On January 21, 2011, ZBB completed its acquisition of TIER for approximately $2,515,000.

The TIER acquisition will be accounted for in accordance with U.S. GAAP using the purchase method of accounting. Under this method, the purchase price is allocated to the assets acquired and liabilities assumed based on their estimated fair values as of the acquisition date. Any excess of the purchase price over the estimated fair value of the net assets acquired (including identifiable intangible assets) is to be allocated to goodwill.

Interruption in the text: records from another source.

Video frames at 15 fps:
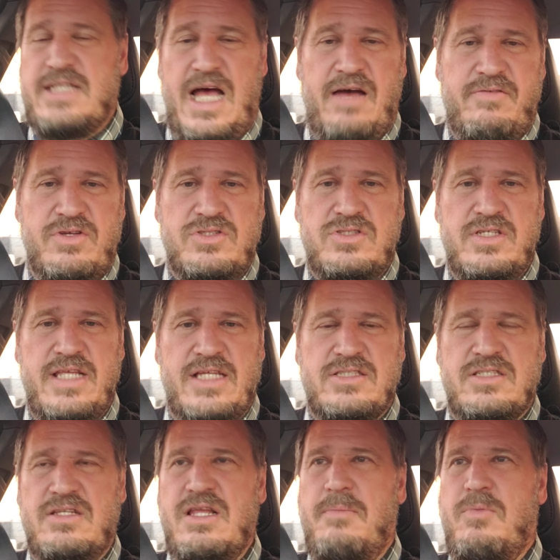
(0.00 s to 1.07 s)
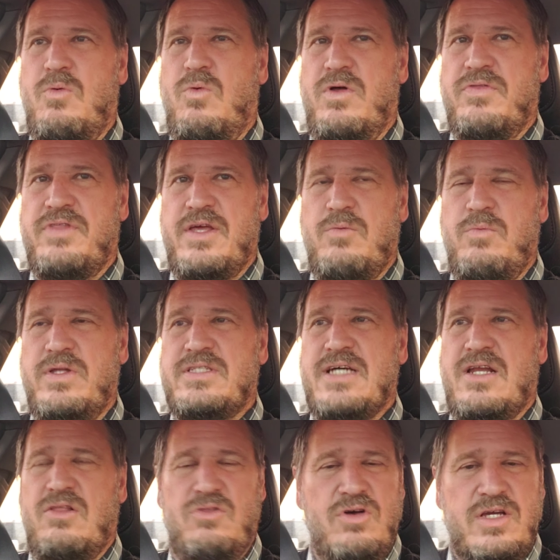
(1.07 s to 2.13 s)
Obviously, that's the number one thing we
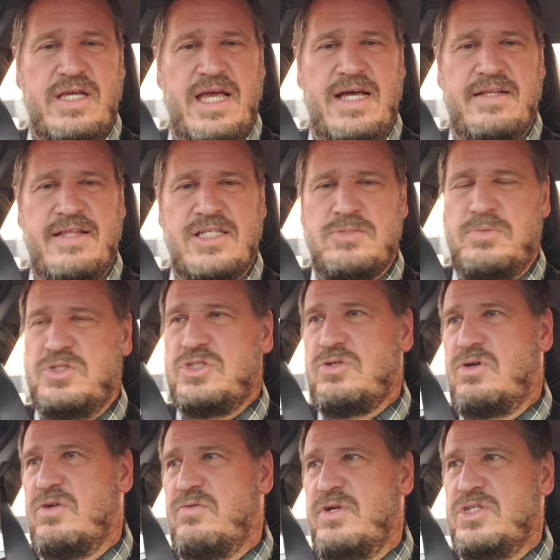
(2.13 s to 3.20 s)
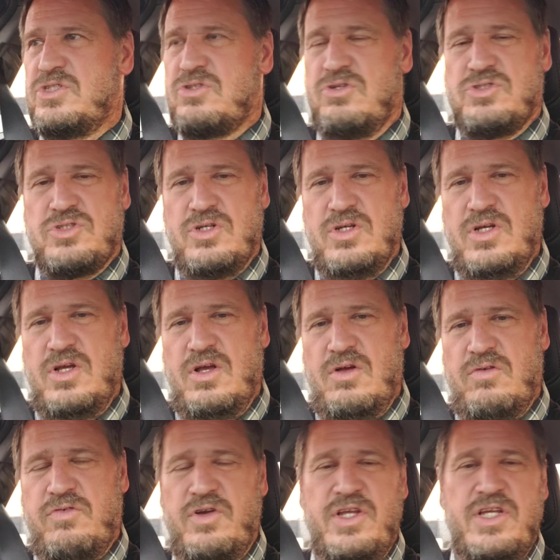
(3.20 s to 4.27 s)
tend to look at, and that's been shown in research for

This allocation of the purchase price is subject to finalization of ZBB’s analysis of the fair value of the assets acquired and liabilities assumed. The final allocation of the purchase price will result in additional adjustments to the recorded amounts of assets and liabilities and will also result in adjustments to depreciation and amortization, among other items. The adjustments arising out of the finalization of the purchase price allocation will not impact cash flows. However, such adjustments could result in material increases or decreases to the unaudited pro forma net loss amounts. Accordingly, the purchase price allocation in the unaudited pro forma condensed consolidated financial statements is preliminary and will be adjusted upon completion of the final valuation.

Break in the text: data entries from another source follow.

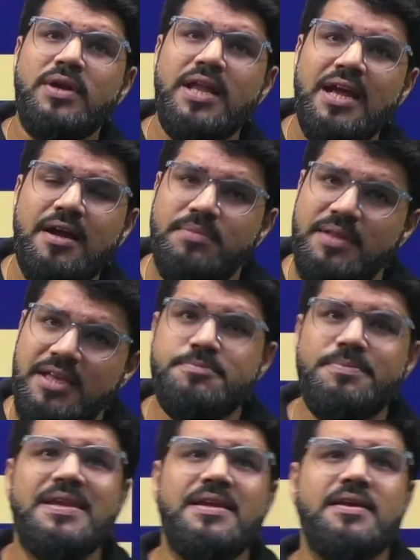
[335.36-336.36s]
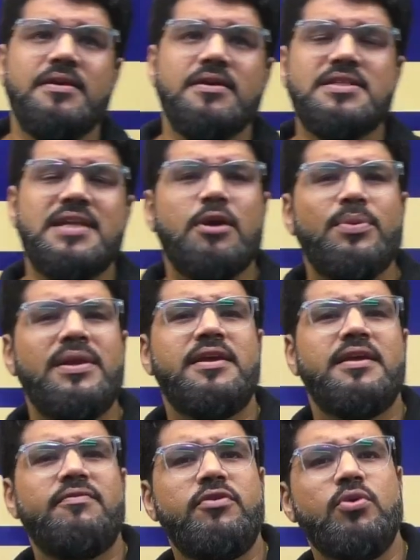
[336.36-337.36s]
take up these many years, that will
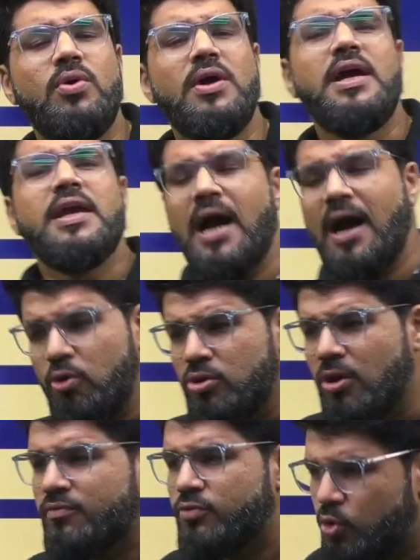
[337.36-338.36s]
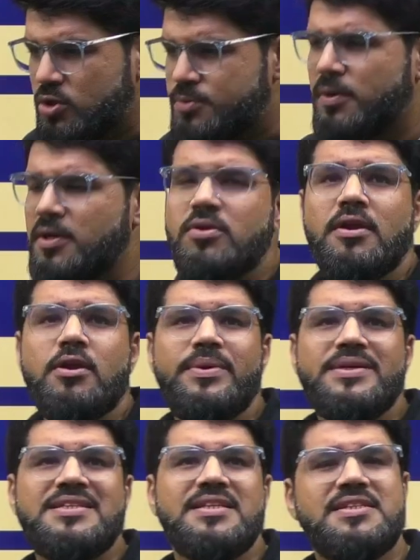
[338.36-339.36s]
give you out of those particular
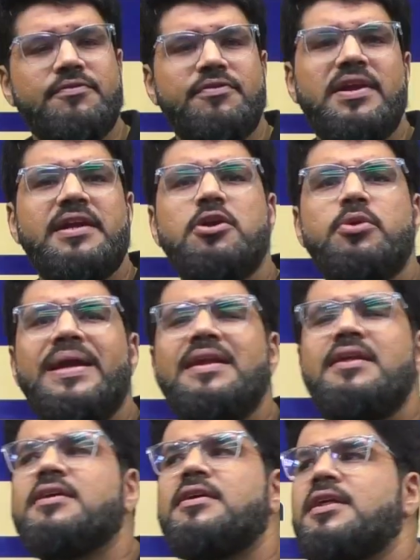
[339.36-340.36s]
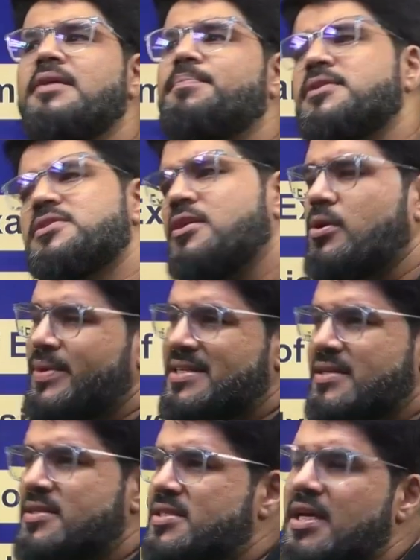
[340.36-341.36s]
questions, definitely 20-30%
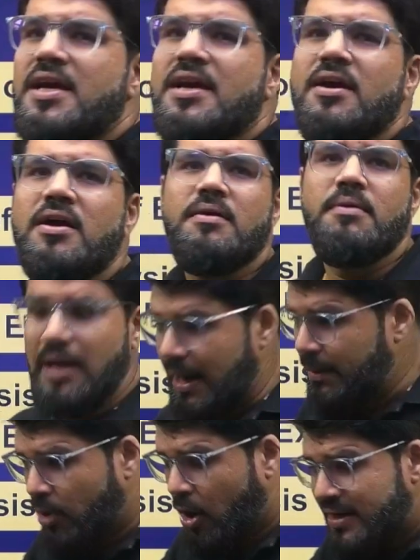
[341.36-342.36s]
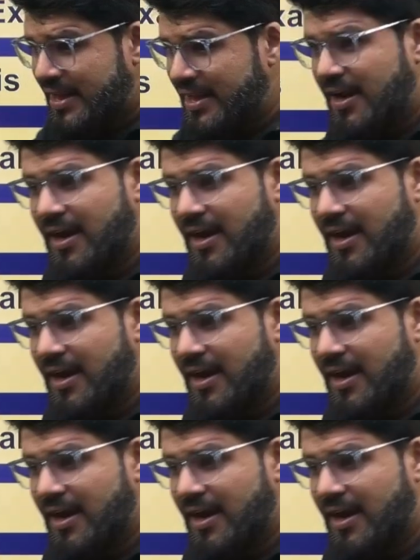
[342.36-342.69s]
questions. I'm not telling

The U.S. GAAP historical TIER balance sheet and statement of operations included in the unaudited condensed consolidated pro forma financial statements were derived from TIER’s financial statements prepared in accordance with U.S. GAAP.

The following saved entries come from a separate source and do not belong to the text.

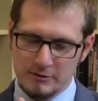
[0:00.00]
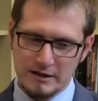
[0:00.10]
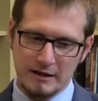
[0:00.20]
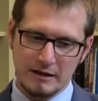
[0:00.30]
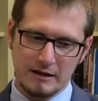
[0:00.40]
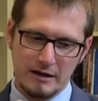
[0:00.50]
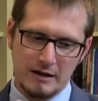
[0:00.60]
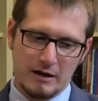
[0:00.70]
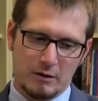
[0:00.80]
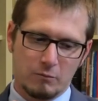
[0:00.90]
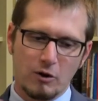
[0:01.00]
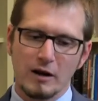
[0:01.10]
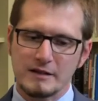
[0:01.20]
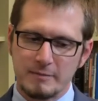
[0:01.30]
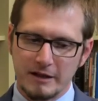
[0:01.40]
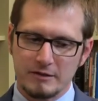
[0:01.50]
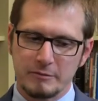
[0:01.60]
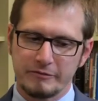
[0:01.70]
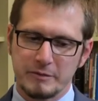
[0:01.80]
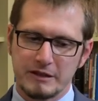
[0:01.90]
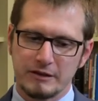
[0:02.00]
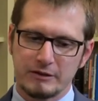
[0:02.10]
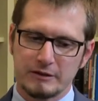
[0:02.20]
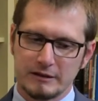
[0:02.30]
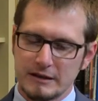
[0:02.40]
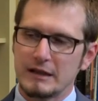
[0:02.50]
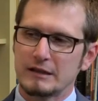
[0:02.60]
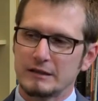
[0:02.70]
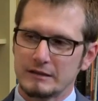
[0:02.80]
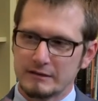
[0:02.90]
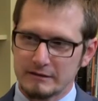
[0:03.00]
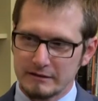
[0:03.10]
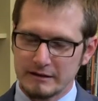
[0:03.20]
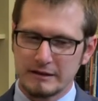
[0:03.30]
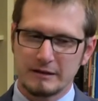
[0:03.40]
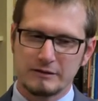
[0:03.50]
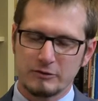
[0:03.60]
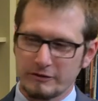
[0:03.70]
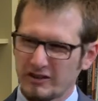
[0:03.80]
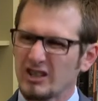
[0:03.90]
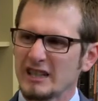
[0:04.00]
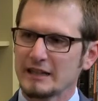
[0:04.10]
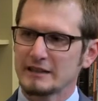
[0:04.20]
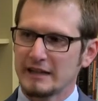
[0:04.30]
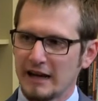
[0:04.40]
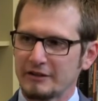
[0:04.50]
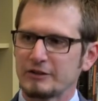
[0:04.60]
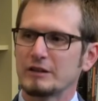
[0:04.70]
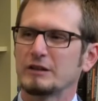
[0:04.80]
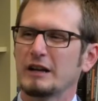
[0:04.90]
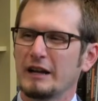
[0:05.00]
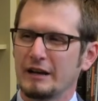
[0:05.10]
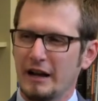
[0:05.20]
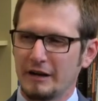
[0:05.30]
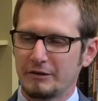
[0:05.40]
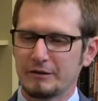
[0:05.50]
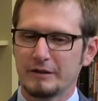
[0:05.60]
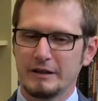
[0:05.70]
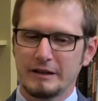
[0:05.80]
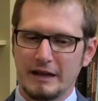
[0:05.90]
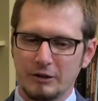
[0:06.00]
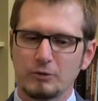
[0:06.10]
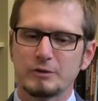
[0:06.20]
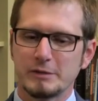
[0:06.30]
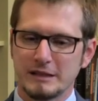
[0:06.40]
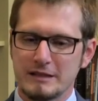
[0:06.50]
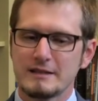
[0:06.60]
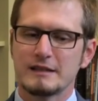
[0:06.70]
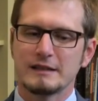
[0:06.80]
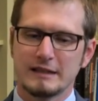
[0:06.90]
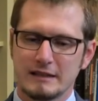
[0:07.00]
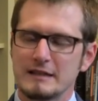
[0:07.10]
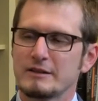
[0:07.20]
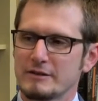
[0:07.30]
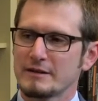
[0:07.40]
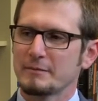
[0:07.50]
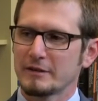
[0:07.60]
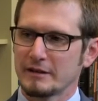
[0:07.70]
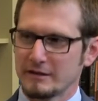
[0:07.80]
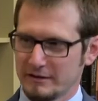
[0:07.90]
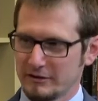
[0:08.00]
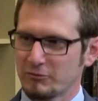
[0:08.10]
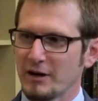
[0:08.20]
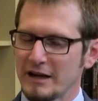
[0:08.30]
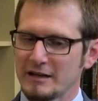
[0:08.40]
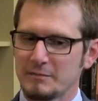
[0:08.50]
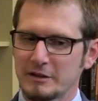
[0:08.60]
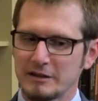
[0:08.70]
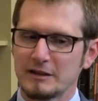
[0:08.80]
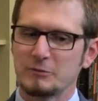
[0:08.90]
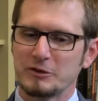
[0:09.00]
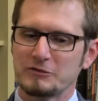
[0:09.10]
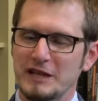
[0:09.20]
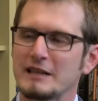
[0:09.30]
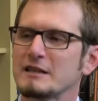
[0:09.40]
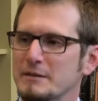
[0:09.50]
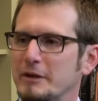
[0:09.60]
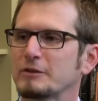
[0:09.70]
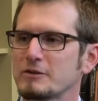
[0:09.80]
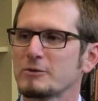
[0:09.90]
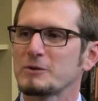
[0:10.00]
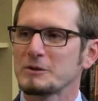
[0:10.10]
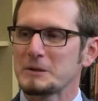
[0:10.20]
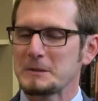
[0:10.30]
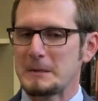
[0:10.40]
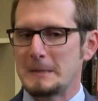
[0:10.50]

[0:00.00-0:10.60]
was taking a broad spectrum of material and then sort of cooking it together and ultimately distilling it into something great, but that he would have taken some other sources.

The estimated purchase price was calculated as follows:
 
Note payable
  $ 1,350,000  
ZBB common stock, 800,000 shares at $1.15 per share
    920,000  
Cash
    244,678  
    $ 2,514,678  
 
 
 
6

 

The preliminary allocation of the purchase price as of December 31, 2010 is summarized below:
 
Assets:
     
Cash
  $ 66,863  
Accounts Receivable
    250,986  
Inventories
    798,891  
Prepaids and Other Assets
    6,106  
Property and Equipment
    49,753  
Liabilities:
       
Accounts Payable
    (143,982 )
Accrued Expenses
    (109,289 )
Deferred Revenues
    (341,196 )
Amortizable intangible assets:
       
Non-Compete Agreement
    300,000  
License Agreement
    278,000  
Trade Secrets
    1,358,546  
    $ 2,514,678  
 
The Company expects to amortize the non-compete agreement, license agreement, and trade secrets over their expected weighted average useful life of approximately 3 years.

 
7

 
 
2.     Pro Forma Adjustments
 
Pro forma condensed consolidated balance sheet adjustments
 
The pro forma condensed consolidated balance sheet reflects the following adjustments:
 
 
A.
Reflects the use of cash to fund the purchase price.
 
 
B.
Reflects the estimated acquisition transaction expenses.
 
 
C.
Reflects the adjustment of the historical TIER inventories to estimated fair value.
 
 
D.
To eliminate intercompany payments and deposits for non-recurring engineering services.
 
 
E.
Reflects the elimination of the historical equity of TIER at December 31, 2010.
 
 
F.
To reflect the issuance of 800,000 Shares of ZBB Energy Corporation Common stock at $1.15 per share.
 
 
G.
To reflect the issuance of $1,350,000 note payable by the Company to the TIER.
 
Pro forma condensed consolidated statements of operations adjustments
 
The pro forma condensed consolidated statements of operations reflect the following adjustments:
 
 
H. 
Reflects an estimate of amortization expense for the intangible assets.
 
 
I. 
Adjustment reflects an increase in interest expense of $108,000 for the year ended June 30, 2010 and $54,000 for the six months ended December 31, 2010 associated with the note payable to partially fund the acquisition. The interest expense was calculated using an interest rate of 8% which reflects the fixed rate of interest under the note.